▶ _WHAT IS NEEDED_
Copy each line below exactly as it appears. Pictures are to be omitted.

▶ _DATA IN THIS EXERCISE_
_ _ _ _ _ _ _

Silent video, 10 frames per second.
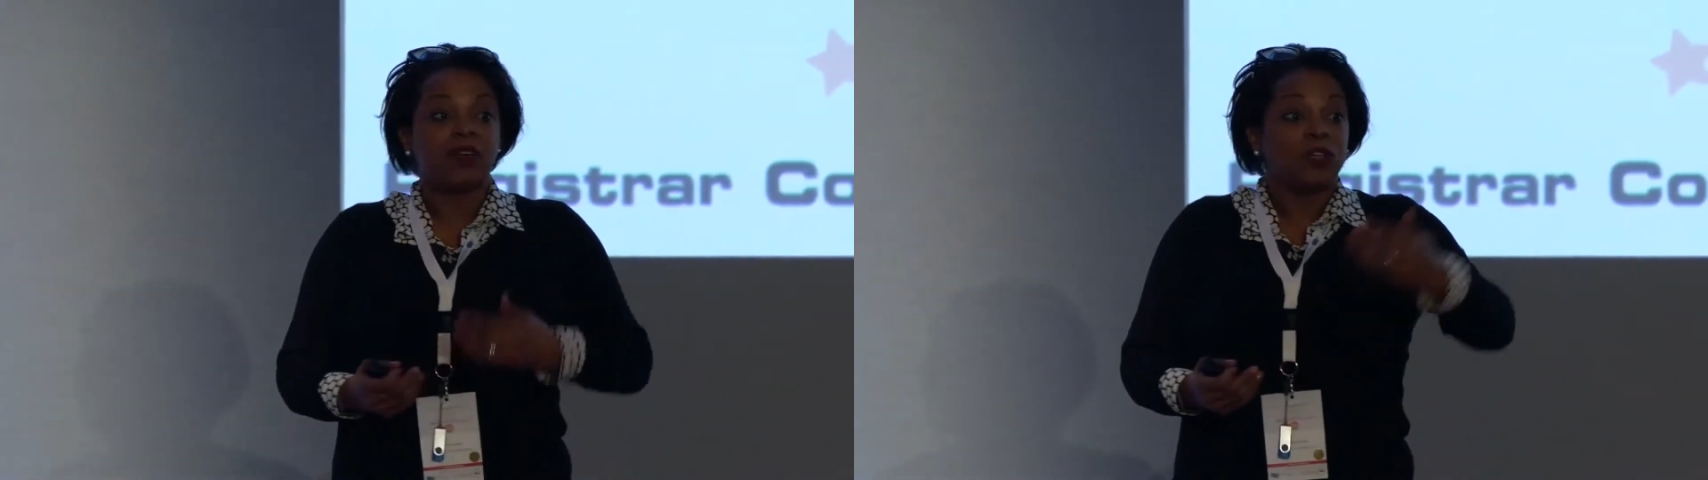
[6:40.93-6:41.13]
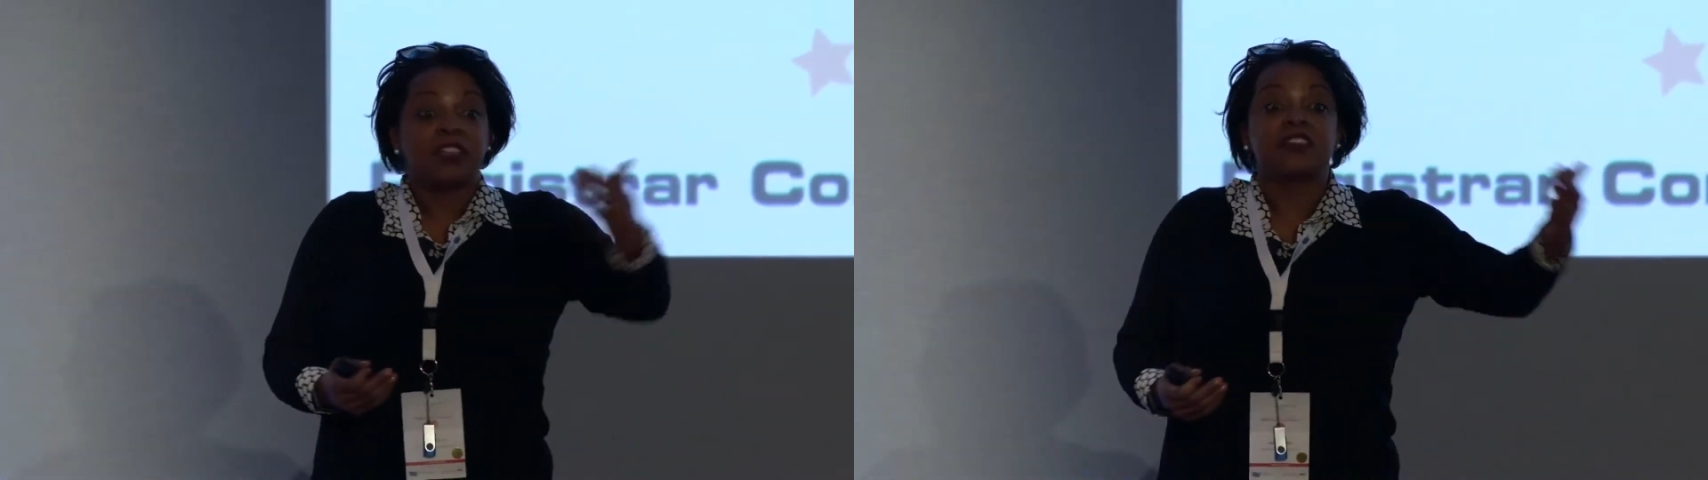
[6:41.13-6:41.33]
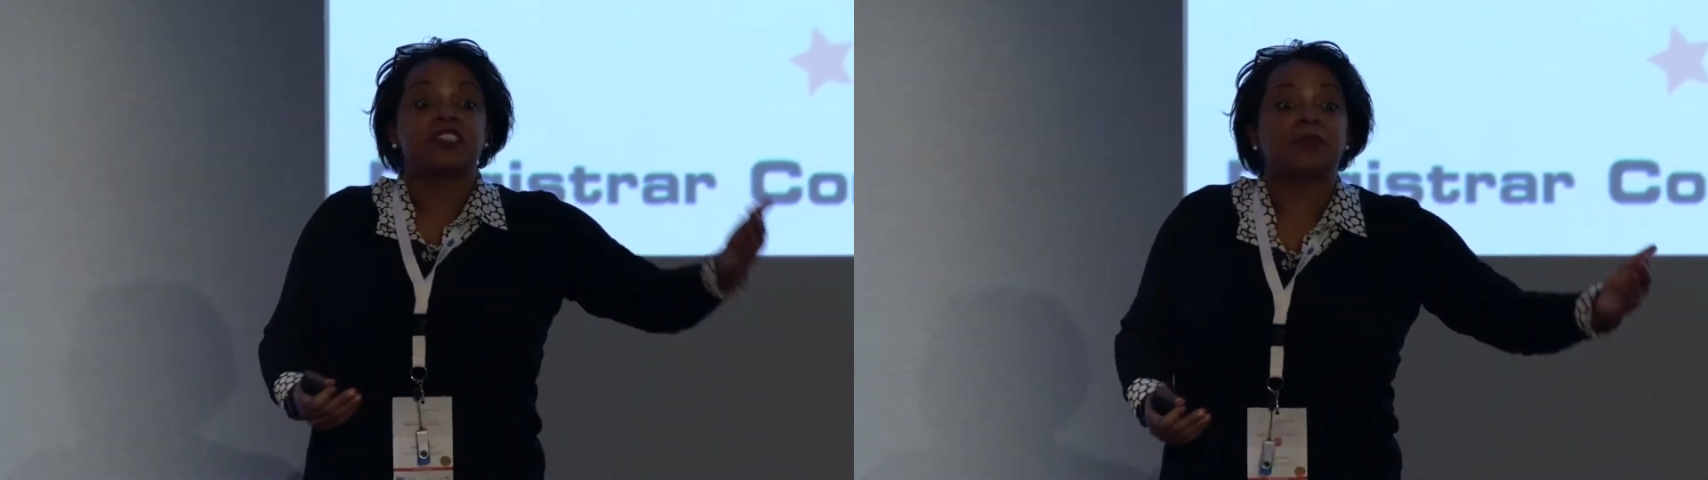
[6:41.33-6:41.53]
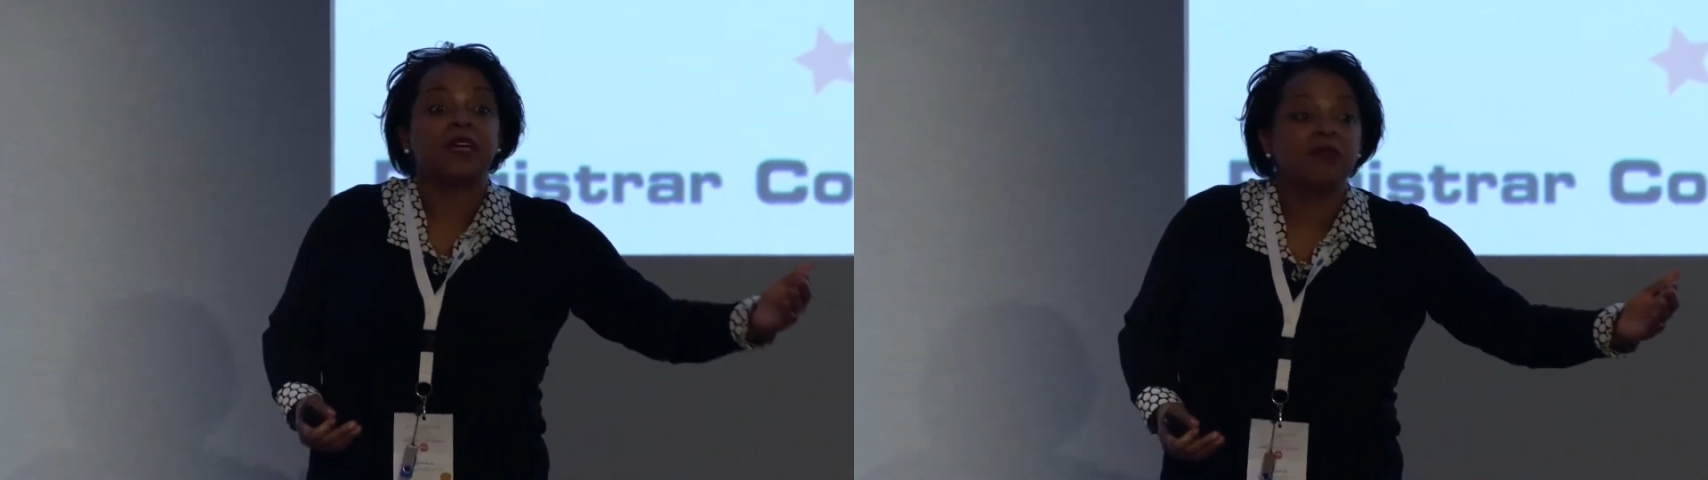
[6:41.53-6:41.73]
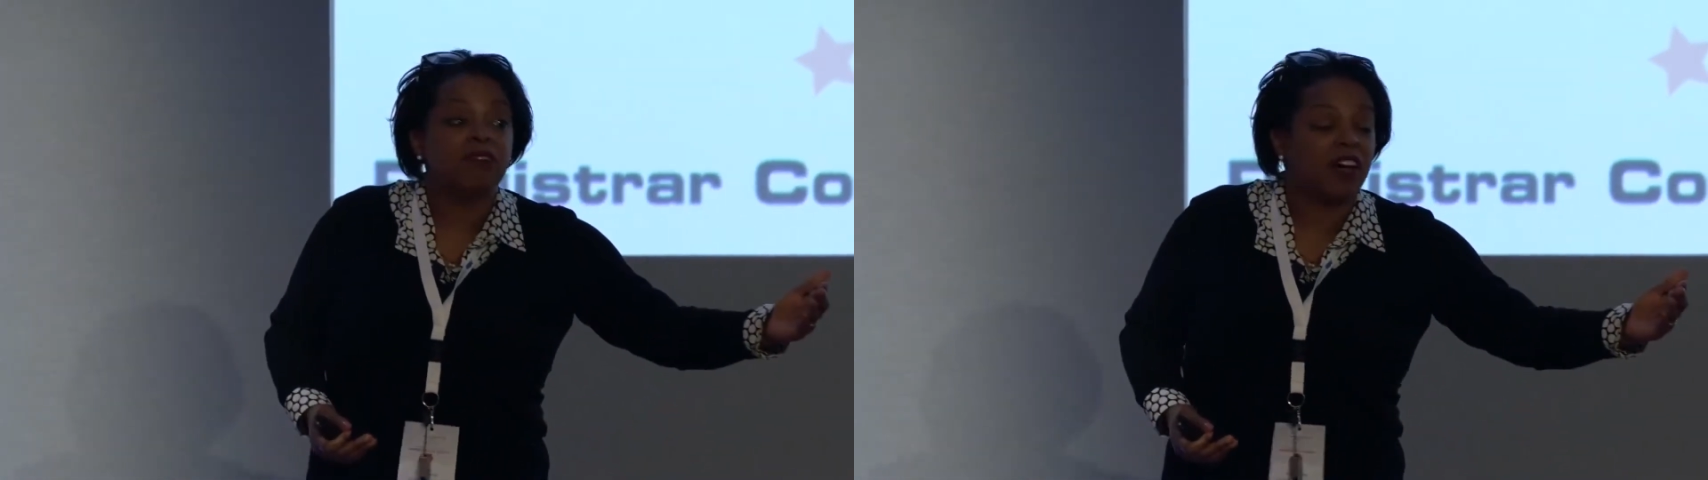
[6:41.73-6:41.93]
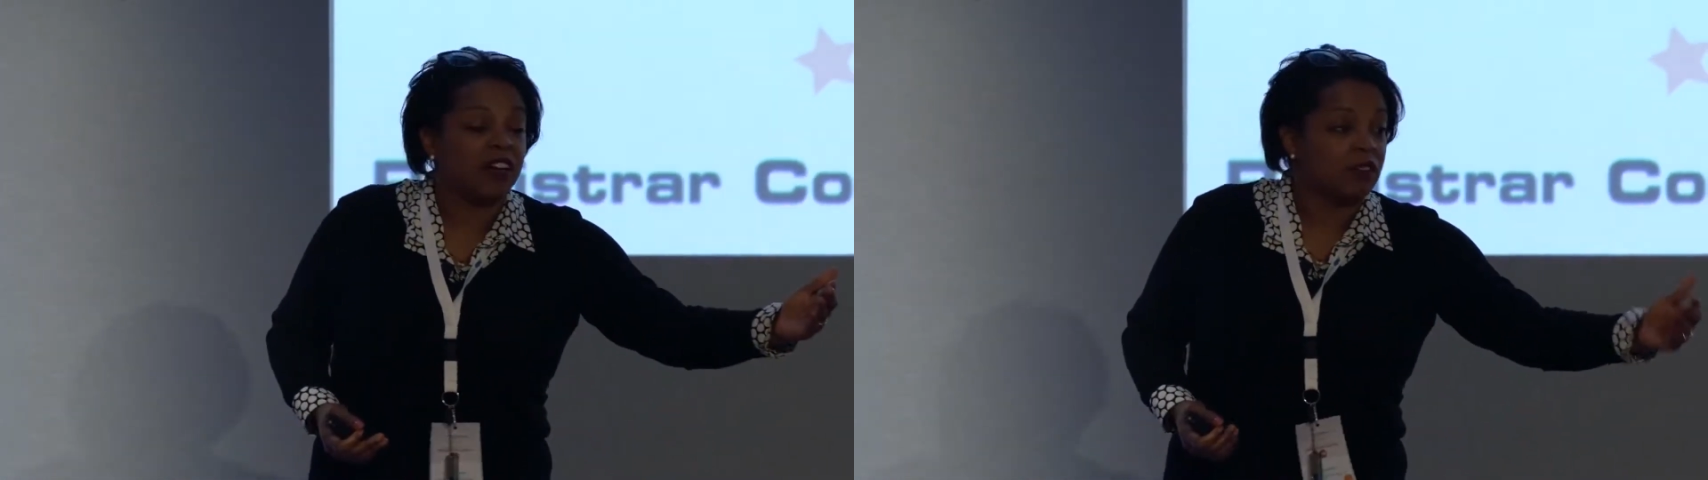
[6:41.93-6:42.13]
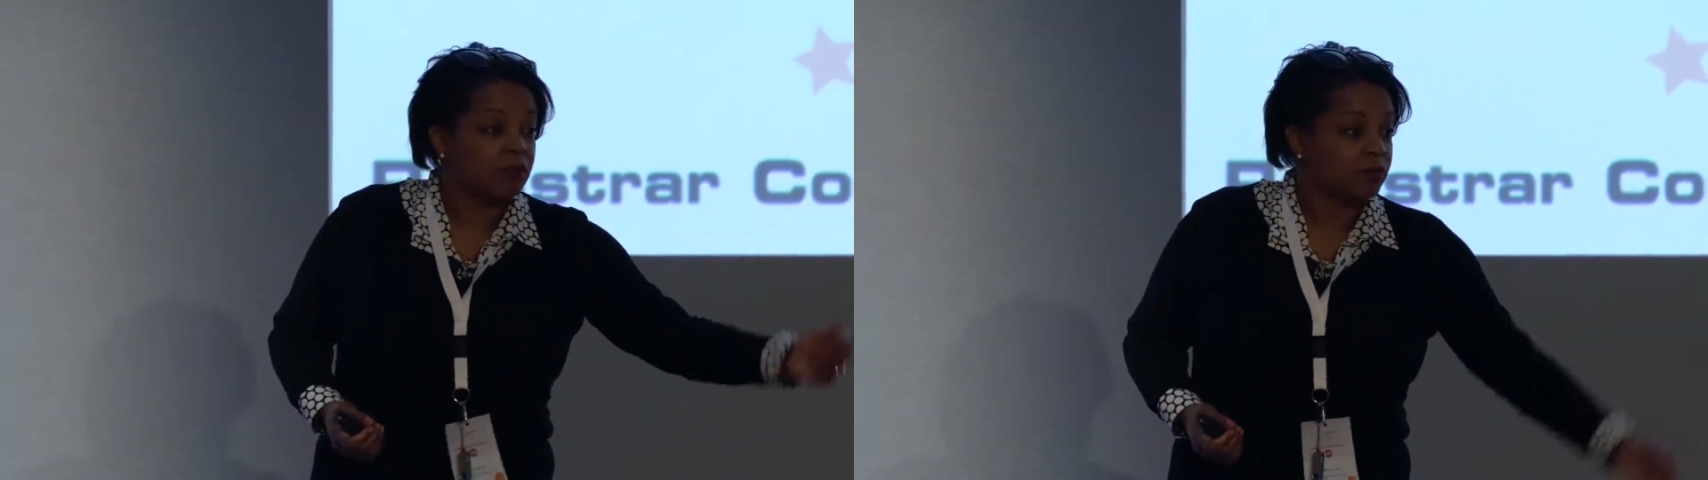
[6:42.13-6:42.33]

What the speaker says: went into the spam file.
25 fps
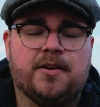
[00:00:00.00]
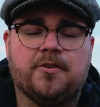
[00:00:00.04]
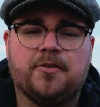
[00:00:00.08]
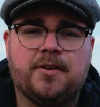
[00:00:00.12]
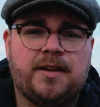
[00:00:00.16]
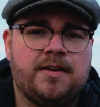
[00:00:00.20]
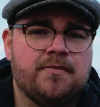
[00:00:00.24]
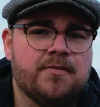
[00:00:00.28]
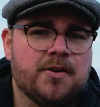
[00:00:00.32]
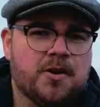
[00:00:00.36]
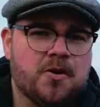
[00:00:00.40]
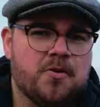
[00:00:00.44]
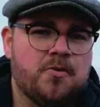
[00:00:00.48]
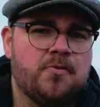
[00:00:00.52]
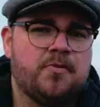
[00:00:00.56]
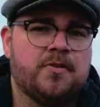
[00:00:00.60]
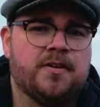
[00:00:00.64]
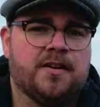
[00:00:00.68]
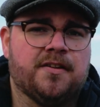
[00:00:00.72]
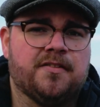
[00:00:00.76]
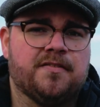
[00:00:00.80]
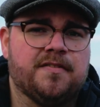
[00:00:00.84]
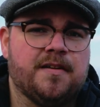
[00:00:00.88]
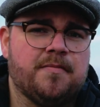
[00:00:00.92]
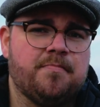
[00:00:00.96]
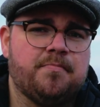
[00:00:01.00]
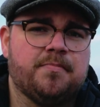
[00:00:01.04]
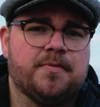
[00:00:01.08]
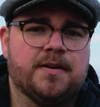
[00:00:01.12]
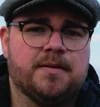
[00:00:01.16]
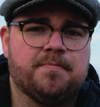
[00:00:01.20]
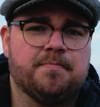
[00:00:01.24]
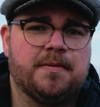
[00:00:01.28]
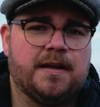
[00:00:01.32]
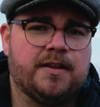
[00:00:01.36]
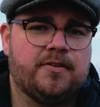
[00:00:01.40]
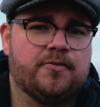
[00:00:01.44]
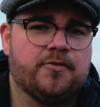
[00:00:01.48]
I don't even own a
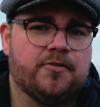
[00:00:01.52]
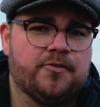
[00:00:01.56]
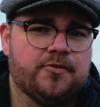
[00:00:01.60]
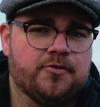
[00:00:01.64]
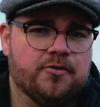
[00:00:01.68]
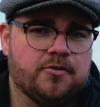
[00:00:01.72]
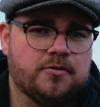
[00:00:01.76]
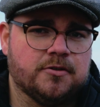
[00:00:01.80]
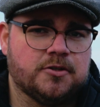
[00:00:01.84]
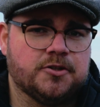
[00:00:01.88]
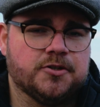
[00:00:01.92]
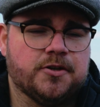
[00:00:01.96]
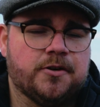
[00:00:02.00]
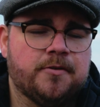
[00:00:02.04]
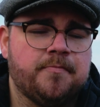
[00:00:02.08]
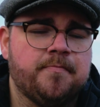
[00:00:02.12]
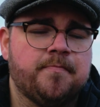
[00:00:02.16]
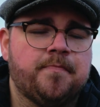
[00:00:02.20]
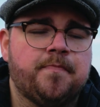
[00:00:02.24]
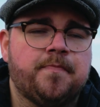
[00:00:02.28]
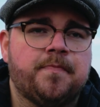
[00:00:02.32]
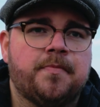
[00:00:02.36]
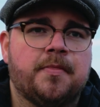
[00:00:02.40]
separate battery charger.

_ _ _ _ _ _ _

▶ _SOLUTION TO THE PROBLEM_
Silent video, 10 frames per second.
[6:40.93-6:41.13]
[6:41.13-6:41.33]
[6:41.33-6:41.53]
[6:41.53-6:41.73]
[6:41.73-6:41.93]
[6:41.93-6:42.13]
[6:42.13-6:42.33]

What the speaker says: went into the spam file.
25 fps
[00:00:00.00]
[00:00:00.04]
[00:00:00.08]
[00:00:00.12]
[00:00:00.16]
[00:00:00.20]
[00:00:00.24]
[00:00:00.28]
[00:00:00.32]
[00:00:00.36]
[00:00:00.40]
[00:00:00.44]
[00:00:00.48]
[00:00:00.52]
[00:00:00.56]
[00:00:00.60]
[00:00:00.64]
[00:00:00.68]
[00:00:00.72]
[00:00:00.76]
[00:00:00.80]
[00:00:00.84]
[00:00:00.88]
[00:00:00.92]
[00:00:00.96]
[00:00:01.00]
[00:00:01.04]
[00:00:01.08]
[00:00:01.12]
[00:00:01.16]
[00:00:01.20]
[00:00:01.24]
[00:00:01.28]
[00:00:01.32]
[00:00:01.36]
[00:00:01.40]
[00:00:01.44]
[00:00:01.48]
I don't even own a
[00:00:01.52]
[00:00:01.56]
[00:00:01.60]
[00:00:01.64]
[00:00:01.68]
[00:00:01.72]
[00:00:01.76]
[00:00:01.80]
[00:00:01.84]
[00:00:01.88]
[00:00:01.92]
[00:00:01.96]
[00:00:02.00]
[00:00:02.04]
[00:00:02.08]
[00:00:02.12]
[00:00:02.16]
[00:00:02.20]
[00:00:02.24]
[00:00:02.28]
[00:00:02.32]
[00:00:02.36]
[00:00:02.40]
separate battery charger.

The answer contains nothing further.